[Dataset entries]
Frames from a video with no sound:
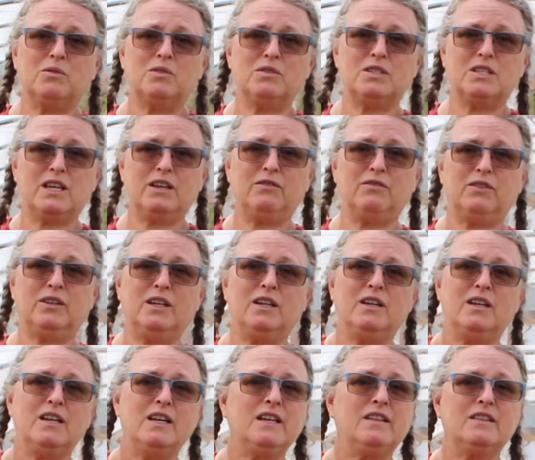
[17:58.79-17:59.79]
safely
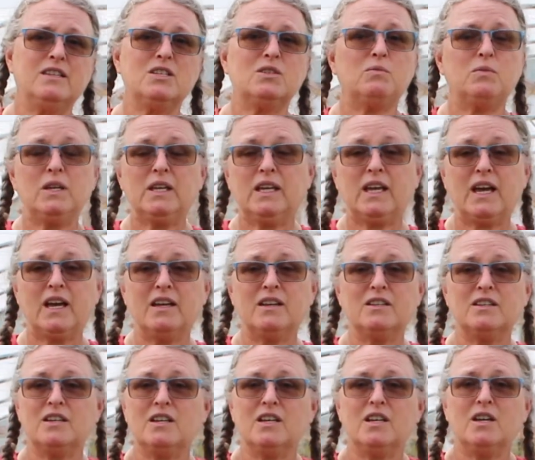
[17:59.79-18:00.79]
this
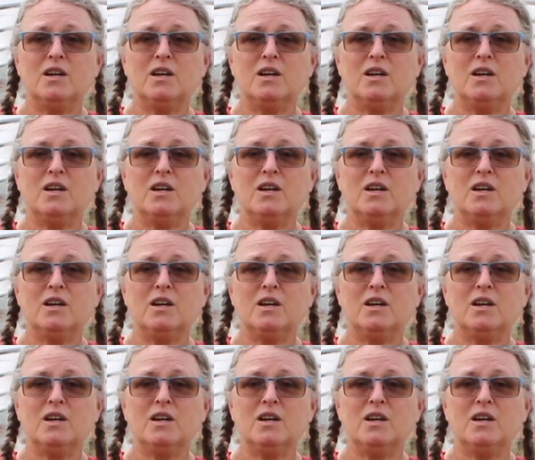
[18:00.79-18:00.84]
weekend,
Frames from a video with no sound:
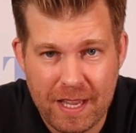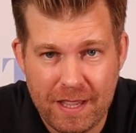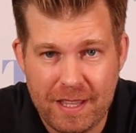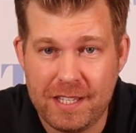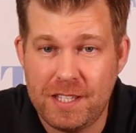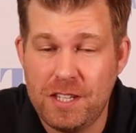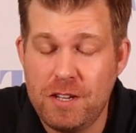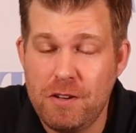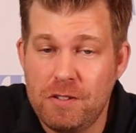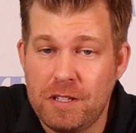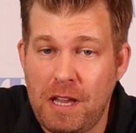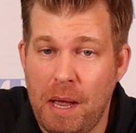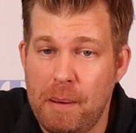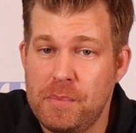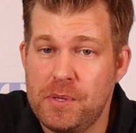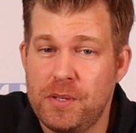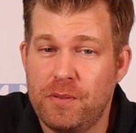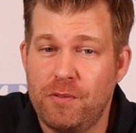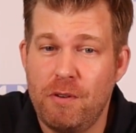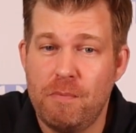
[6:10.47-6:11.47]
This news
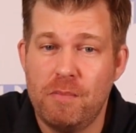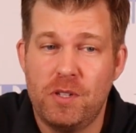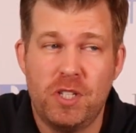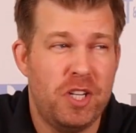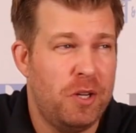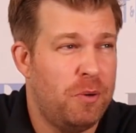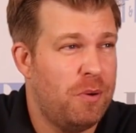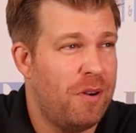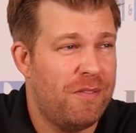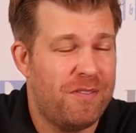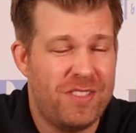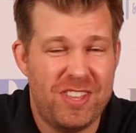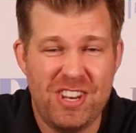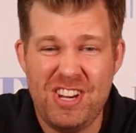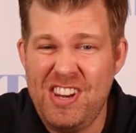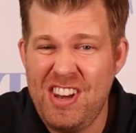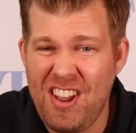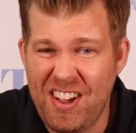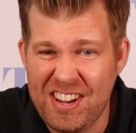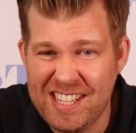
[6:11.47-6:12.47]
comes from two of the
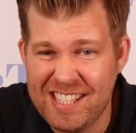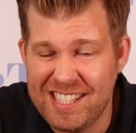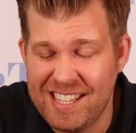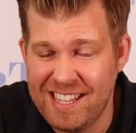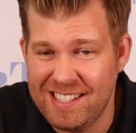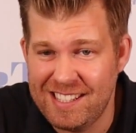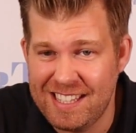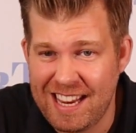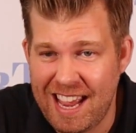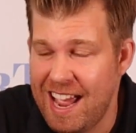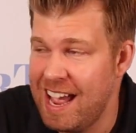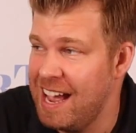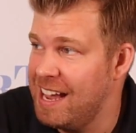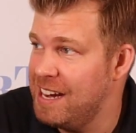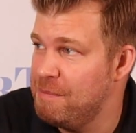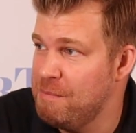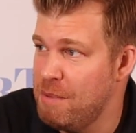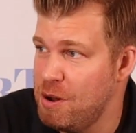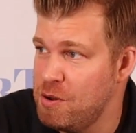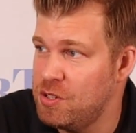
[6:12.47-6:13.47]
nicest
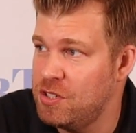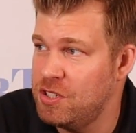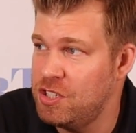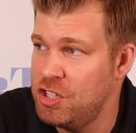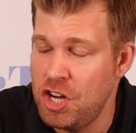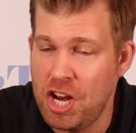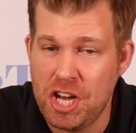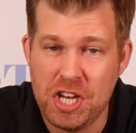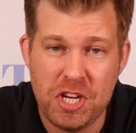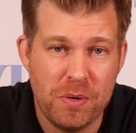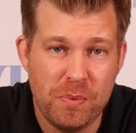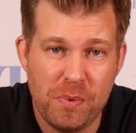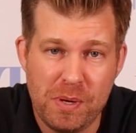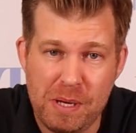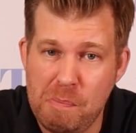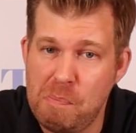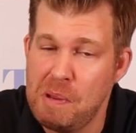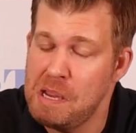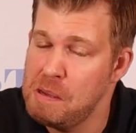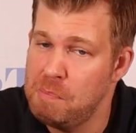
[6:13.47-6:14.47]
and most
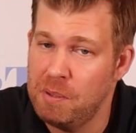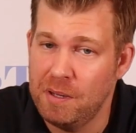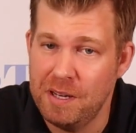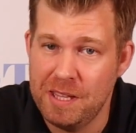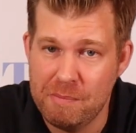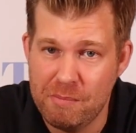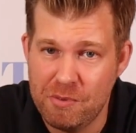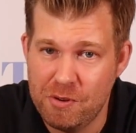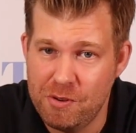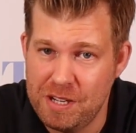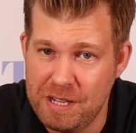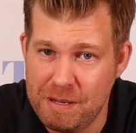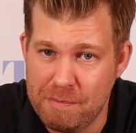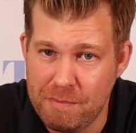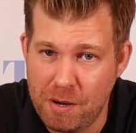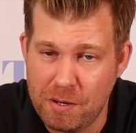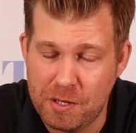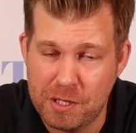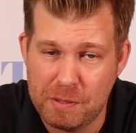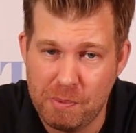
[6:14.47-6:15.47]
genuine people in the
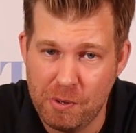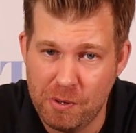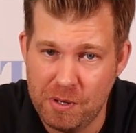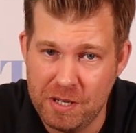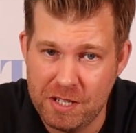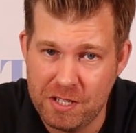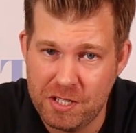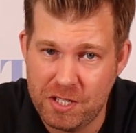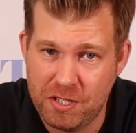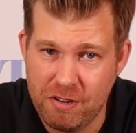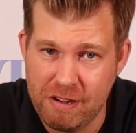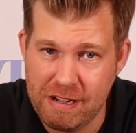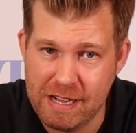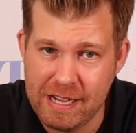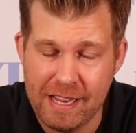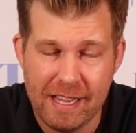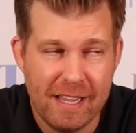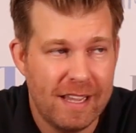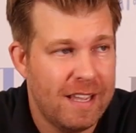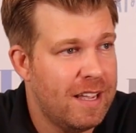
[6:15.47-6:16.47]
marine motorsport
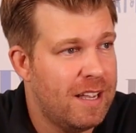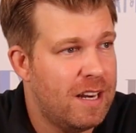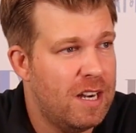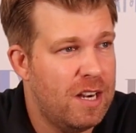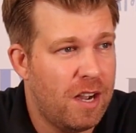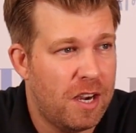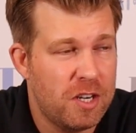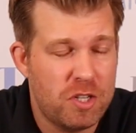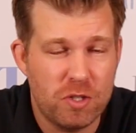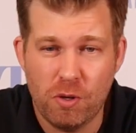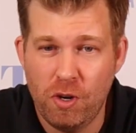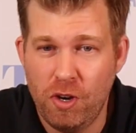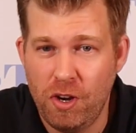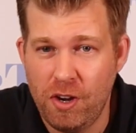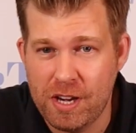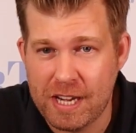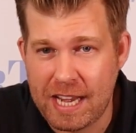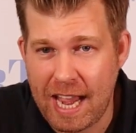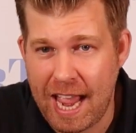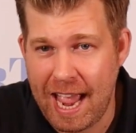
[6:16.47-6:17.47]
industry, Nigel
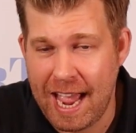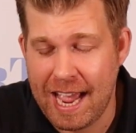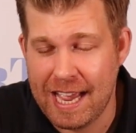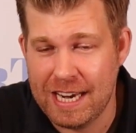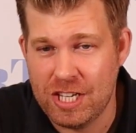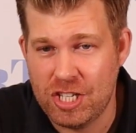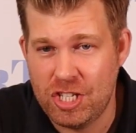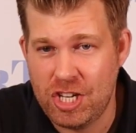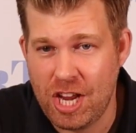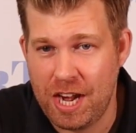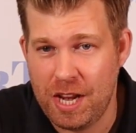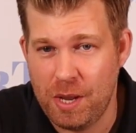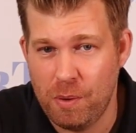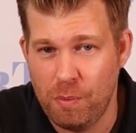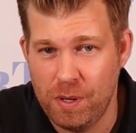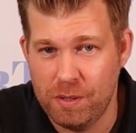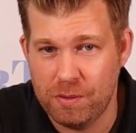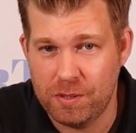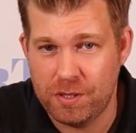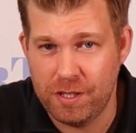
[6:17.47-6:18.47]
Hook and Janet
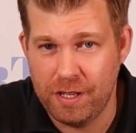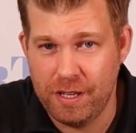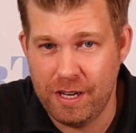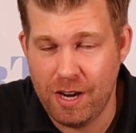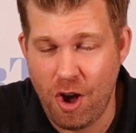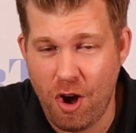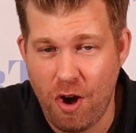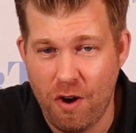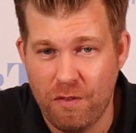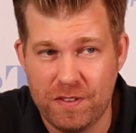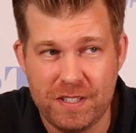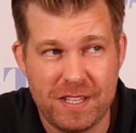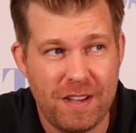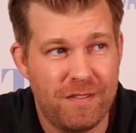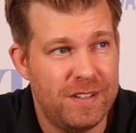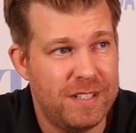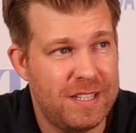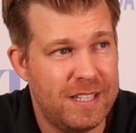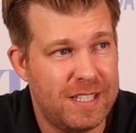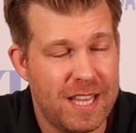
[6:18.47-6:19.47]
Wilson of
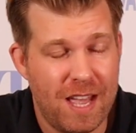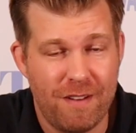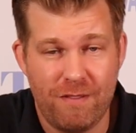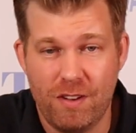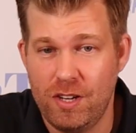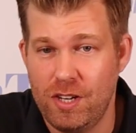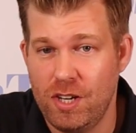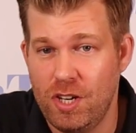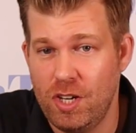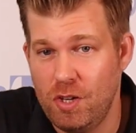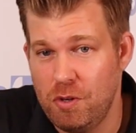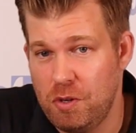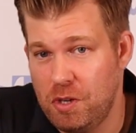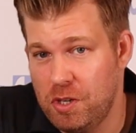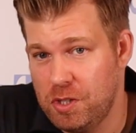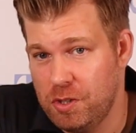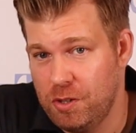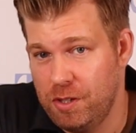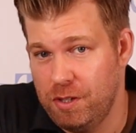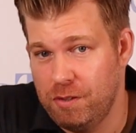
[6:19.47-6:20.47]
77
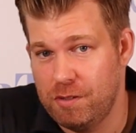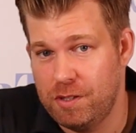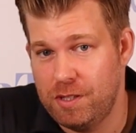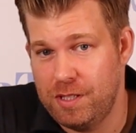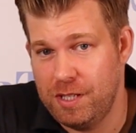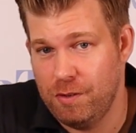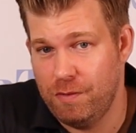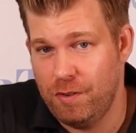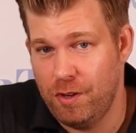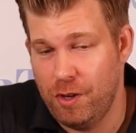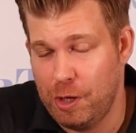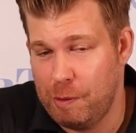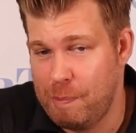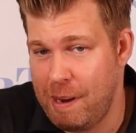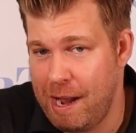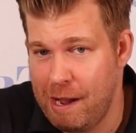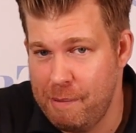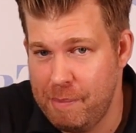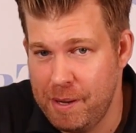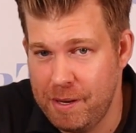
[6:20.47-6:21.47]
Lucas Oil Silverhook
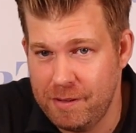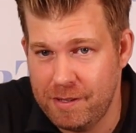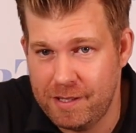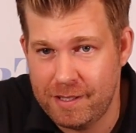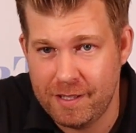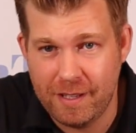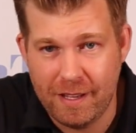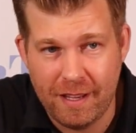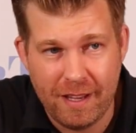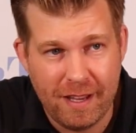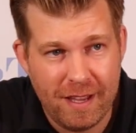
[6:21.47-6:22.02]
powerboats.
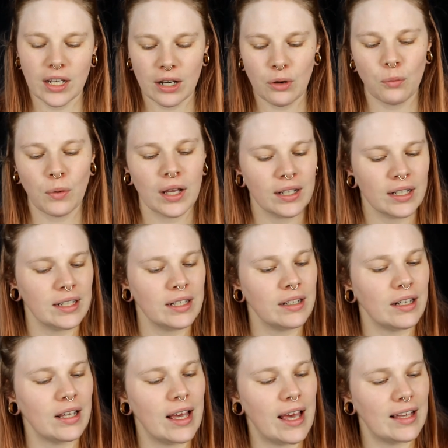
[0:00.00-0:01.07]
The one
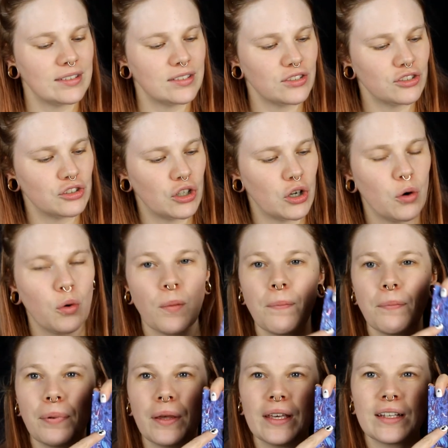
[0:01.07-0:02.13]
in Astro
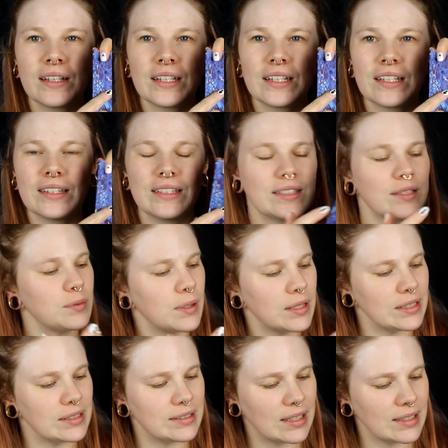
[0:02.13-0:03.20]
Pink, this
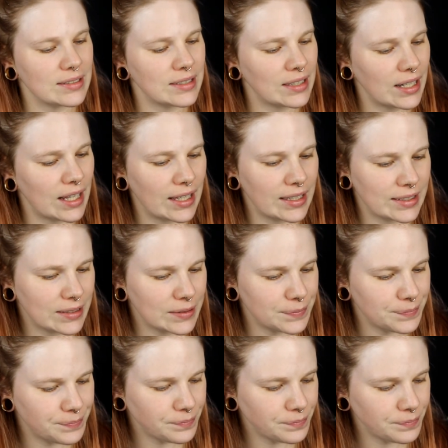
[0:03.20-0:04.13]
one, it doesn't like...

What is expected.
Copy exactly the lines from the line containing "[6:13.47-6:14.47]" through the last line of the records, both included, and omit every picture.

Exercise result.
[6:13.47-6:14.47]
and most
[6:14.47-6:15.47]
genuine people in the
[6:15.47-6:16.47]
marine motorsport
[6:16.47-6:17.47]
industry, Nigel
[6:17.47-6:18.47]
Hook and Janet
[6:18.47-6:19.47]
Wilson of
[6:19.47-6:20.47]
77
[6:20.47-6:21.47]
Lucas Oil Silverhook
[6:21.47-6:22.02]
powerboats.
[0:00.00-0:01.07]
The one
[0:01.07-0:02.13]
in Astro
[0:02.13-0:03.20]
Pink, this
[0:03.20-0:04.13]
one, it doesn't like...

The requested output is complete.